** Opening Data block **

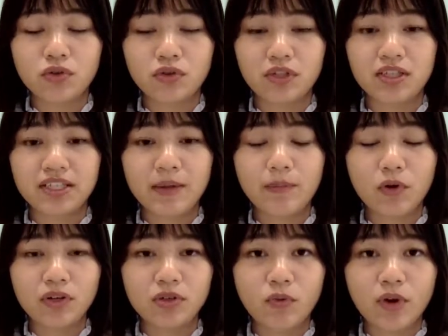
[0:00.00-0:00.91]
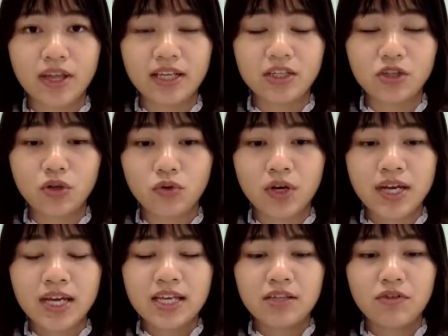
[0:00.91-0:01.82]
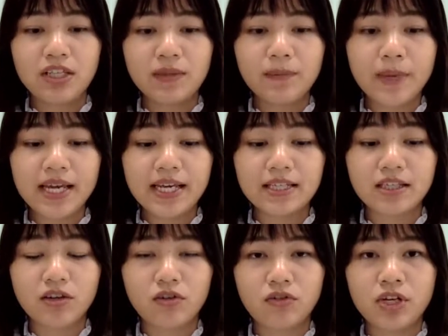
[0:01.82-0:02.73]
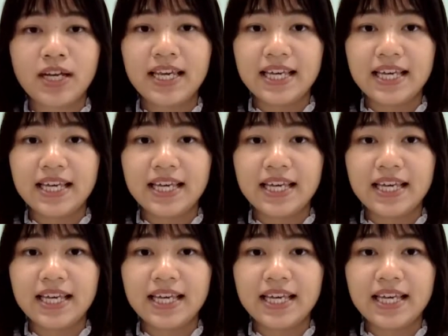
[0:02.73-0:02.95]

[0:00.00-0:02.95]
so the sample X1 X2, so it means there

** Closing Data block **

What needs to be done =>
Quote every record above exactly, omitting any pictures they contain.

Answer below =>
[0:00.00-0:00.91]
[0:00.91-0:01.82]
[0:01.82-0:02.73]
[0:02.73-0:02.95]

[0:00.00-0:02.95]
so the sample X1 X2, so it means there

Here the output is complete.